# Accessing and using BARRA2 and BARPA data for research

## BARRA2

Bureau of Meteorology Atmospheric high-resolution Regional Reanalysis for 
Australia - Version 2 (BARRA2) is a reanalysis from 1979 to the present day covering Australia, New Zealand and a portion of South-East Asia.

## BARPA

The Bureau of Meteorology Atmospheric Regional Projections for Australia (BARPA) delivers high-resolution dynamical downscaling of CMIP6 experiments over CORDEX-Australasia and Australian domains.

## NCI

Both these datasets are hosted at NCI on Gadi.

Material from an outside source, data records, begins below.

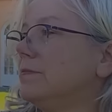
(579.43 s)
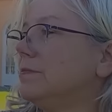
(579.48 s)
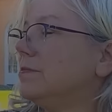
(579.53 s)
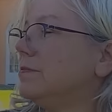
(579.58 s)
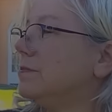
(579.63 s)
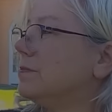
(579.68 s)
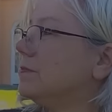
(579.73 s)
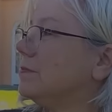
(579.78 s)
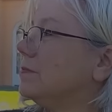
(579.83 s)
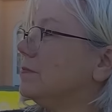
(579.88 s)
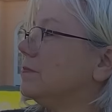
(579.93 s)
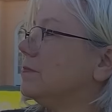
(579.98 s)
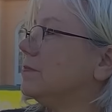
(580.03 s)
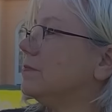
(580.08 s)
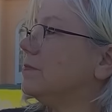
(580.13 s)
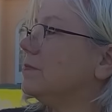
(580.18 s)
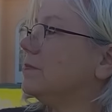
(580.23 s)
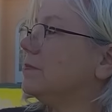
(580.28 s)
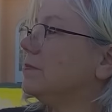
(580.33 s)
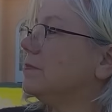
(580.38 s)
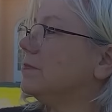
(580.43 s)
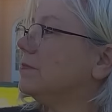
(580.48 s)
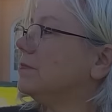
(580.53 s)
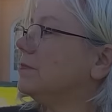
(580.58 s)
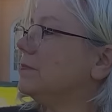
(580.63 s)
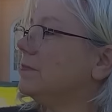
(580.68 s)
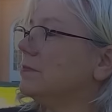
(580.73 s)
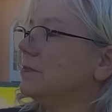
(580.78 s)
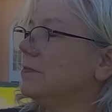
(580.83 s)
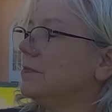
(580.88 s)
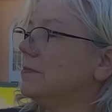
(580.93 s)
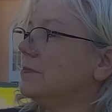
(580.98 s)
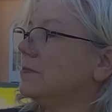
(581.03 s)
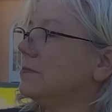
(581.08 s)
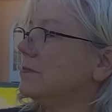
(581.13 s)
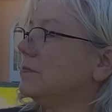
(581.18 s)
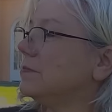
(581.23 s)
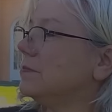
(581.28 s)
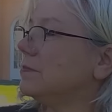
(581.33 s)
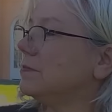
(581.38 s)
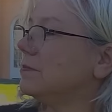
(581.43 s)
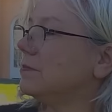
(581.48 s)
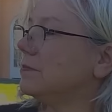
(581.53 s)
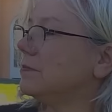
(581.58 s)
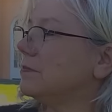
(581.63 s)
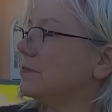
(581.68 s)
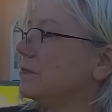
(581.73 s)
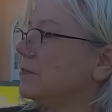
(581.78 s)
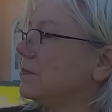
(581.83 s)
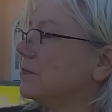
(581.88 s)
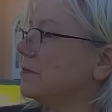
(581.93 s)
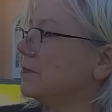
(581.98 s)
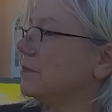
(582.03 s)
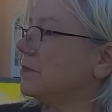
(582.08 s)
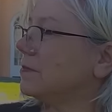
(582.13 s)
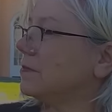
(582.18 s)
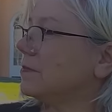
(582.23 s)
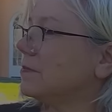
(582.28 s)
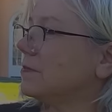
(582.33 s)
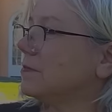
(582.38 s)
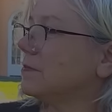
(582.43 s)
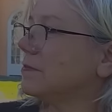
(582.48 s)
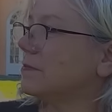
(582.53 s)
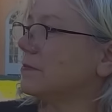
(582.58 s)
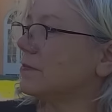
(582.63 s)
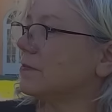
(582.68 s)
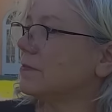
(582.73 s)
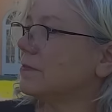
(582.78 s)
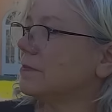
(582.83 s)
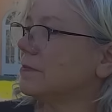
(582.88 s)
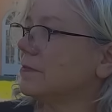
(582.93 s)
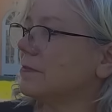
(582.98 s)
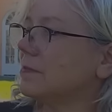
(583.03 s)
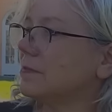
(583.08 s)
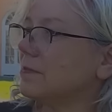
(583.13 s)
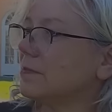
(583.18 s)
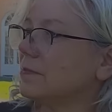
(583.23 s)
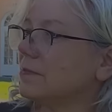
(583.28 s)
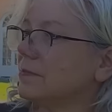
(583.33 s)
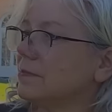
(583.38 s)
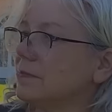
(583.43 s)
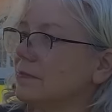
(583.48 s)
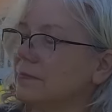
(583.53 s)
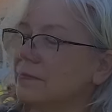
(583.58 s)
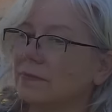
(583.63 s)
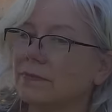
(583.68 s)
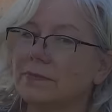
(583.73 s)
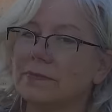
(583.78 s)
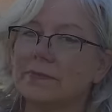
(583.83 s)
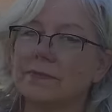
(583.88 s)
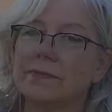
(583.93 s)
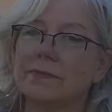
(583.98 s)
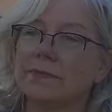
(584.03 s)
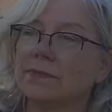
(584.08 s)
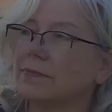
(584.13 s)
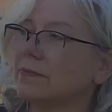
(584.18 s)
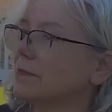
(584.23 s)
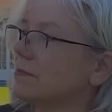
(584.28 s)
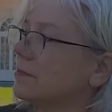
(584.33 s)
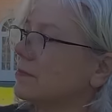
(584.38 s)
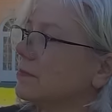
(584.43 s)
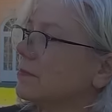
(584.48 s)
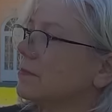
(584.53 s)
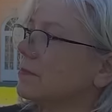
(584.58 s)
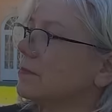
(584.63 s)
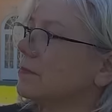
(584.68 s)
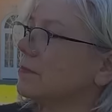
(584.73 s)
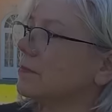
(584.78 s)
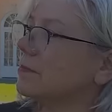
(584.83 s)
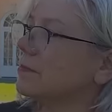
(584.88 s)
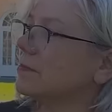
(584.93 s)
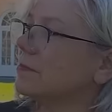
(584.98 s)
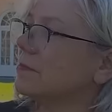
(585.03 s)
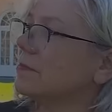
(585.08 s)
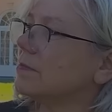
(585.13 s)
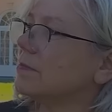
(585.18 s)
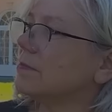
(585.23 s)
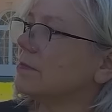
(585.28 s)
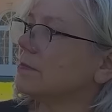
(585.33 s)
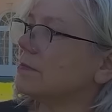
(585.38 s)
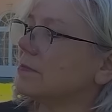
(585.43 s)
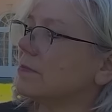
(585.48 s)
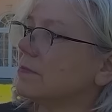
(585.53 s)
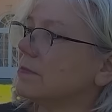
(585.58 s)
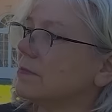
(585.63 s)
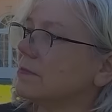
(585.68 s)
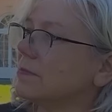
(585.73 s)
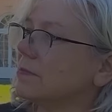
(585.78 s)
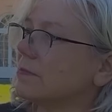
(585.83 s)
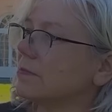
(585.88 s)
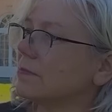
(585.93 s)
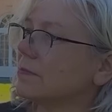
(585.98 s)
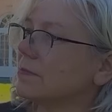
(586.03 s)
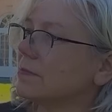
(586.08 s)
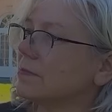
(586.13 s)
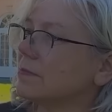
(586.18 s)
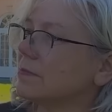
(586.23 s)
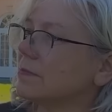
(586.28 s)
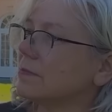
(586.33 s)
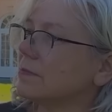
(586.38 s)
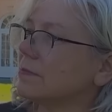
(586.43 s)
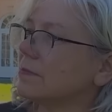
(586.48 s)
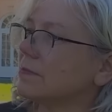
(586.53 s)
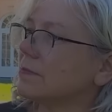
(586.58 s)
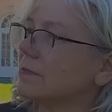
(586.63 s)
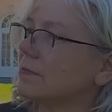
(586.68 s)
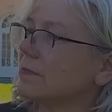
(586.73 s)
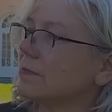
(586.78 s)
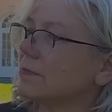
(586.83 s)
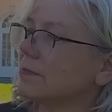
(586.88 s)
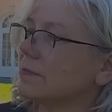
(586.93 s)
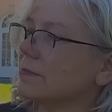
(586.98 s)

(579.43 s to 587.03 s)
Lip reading: (not speaking)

Additional information on these datasets can be found in NCI's documentation pages for [BARPA](https://opus.nci.org.au/pages/viewpage.action?pageId=264241161https://opus.nci.org.au/pages/viewpage.action?pageId=264241161) and [BARRA2](https://opus.nci.org.au/pages/viewpage.action?pageId=264241166https://opus.nci.org.au/pages/viewpage.action?pageId=264241166).

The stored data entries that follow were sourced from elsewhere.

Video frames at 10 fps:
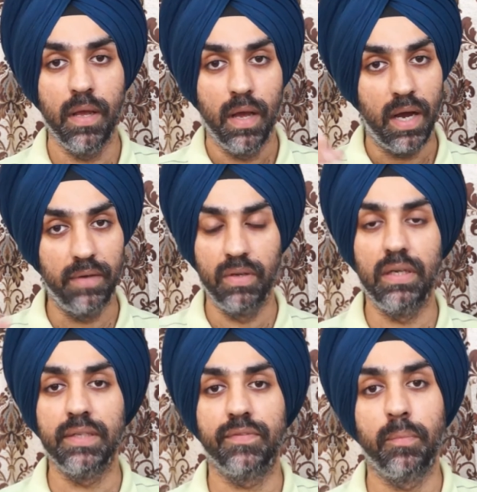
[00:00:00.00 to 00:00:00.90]
I will
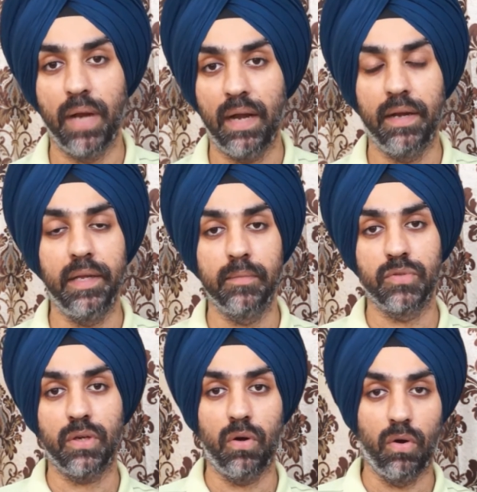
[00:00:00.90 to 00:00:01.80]
leave the brand
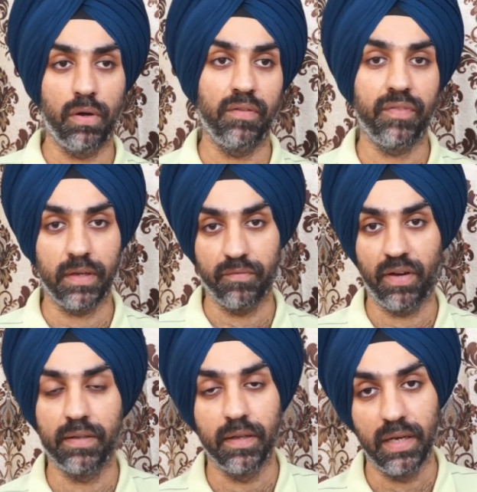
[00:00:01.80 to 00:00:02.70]
names, or if we can
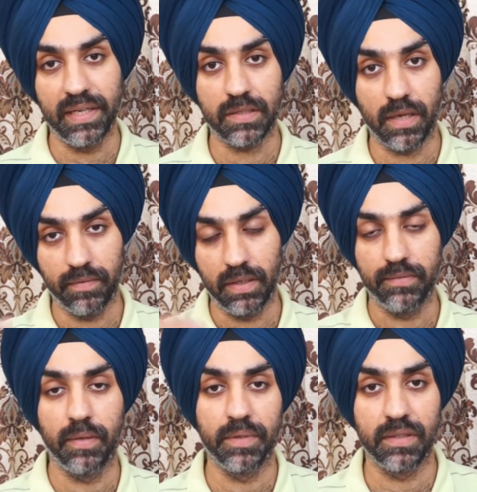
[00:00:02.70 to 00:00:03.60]
find the links, I will leave
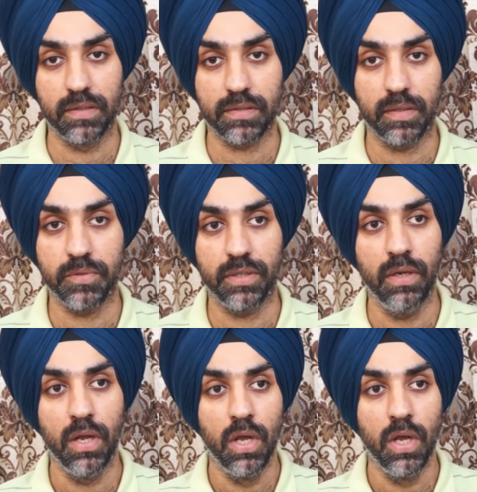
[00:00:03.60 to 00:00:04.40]
them in the description.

<font color='red'>TODO add reference to OPUS pages for this workshop?</font>

## Accessing BARRA2 & BARPA

The outputs for BARRA2 and BARPA are store at NCI in the ob53 and py18 projects respectively.
Access to these projects can be requested in the usual way at the NCI account management pages - https://my.nci.org.au/mancini
The files are also available for direct download from NCI's Thredds server:
- [BARRA2](https://dap.nci.org.au/thredds/remoteCatalogService?catalog=https://dapds00.nci.org.au/thredds/catalogs/ob53/catalog.xml)
- [BARPA](https://dap.nci.org.au/thredds/remoteCatalogService?catalog=https://dapds00.nci.org.au/thredds/catalogs/py18/catalog.xml)

### List of variables

A list of the variables used by BARPA and BARRA2 can be found [here](https://github.com/joshuatorrance/barpa-barra2-amos2024/blob/main/BARRA2_BARPA_variable_list.csvhttps://github.com/joshuatorrance/barpa-barra2-amos2024/blob/main/BARRA2_BARPA_variable_list.csv).

***
This notebook covers some basic interactions with BARPA and BARRA2 data and some simple manipulations using *xarray*.

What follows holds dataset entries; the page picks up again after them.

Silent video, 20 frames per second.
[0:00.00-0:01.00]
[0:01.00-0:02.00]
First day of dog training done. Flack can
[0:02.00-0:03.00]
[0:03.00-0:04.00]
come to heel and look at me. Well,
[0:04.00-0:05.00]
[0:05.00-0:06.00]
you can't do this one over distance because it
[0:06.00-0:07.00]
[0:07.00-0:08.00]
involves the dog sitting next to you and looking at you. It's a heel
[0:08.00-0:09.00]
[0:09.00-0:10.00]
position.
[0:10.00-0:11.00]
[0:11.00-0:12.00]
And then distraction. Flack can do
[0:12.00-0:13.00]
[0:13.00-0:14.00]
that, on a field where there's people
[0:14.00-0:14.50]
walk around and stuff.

For more information on the multitude of tools available with *xarray* check out the xarray documentation:
https://docs.xarray.dev/en/stable/getting-started-guide/index.html
***

## Enter the notebook directory

To begin, navigate to the directory containing this notebook. The 'nci_ipynb' package, developed by NCI, is designed to automate this process. 
For more details, please refer https://pypi.org/project/nci-ipynb

In [None]:
import os
import nci_ipynb
os.chdir(nci_ipynb.dir())
print(os.getcwd())

## Loading BARRA/BARPA data with Xarray & Dask

First we load the required python modules and start a dask client to speed up our computation.

In [None]:
# Imports for the notebook
import os, sys
from glob import glob
from datetime import datetime
import xarray as xr
import pandas as pd
from matplotlib import pyplot as plt
import cartopy.crs
import dask.distributed

In [None]:
# Let's explictly load dask so we can check progress
# Copy and paste the dashboard link/path from this cell's output
# to the Dask tab on the left.
client = dask.distributed.Client()
client

There should now be a dask client running (click on "Launch dashboard in JupyterLab" to see the dashboard). The dask client will allow for better parallelisation of xarray operations such as opens multiple files or processing large datasets.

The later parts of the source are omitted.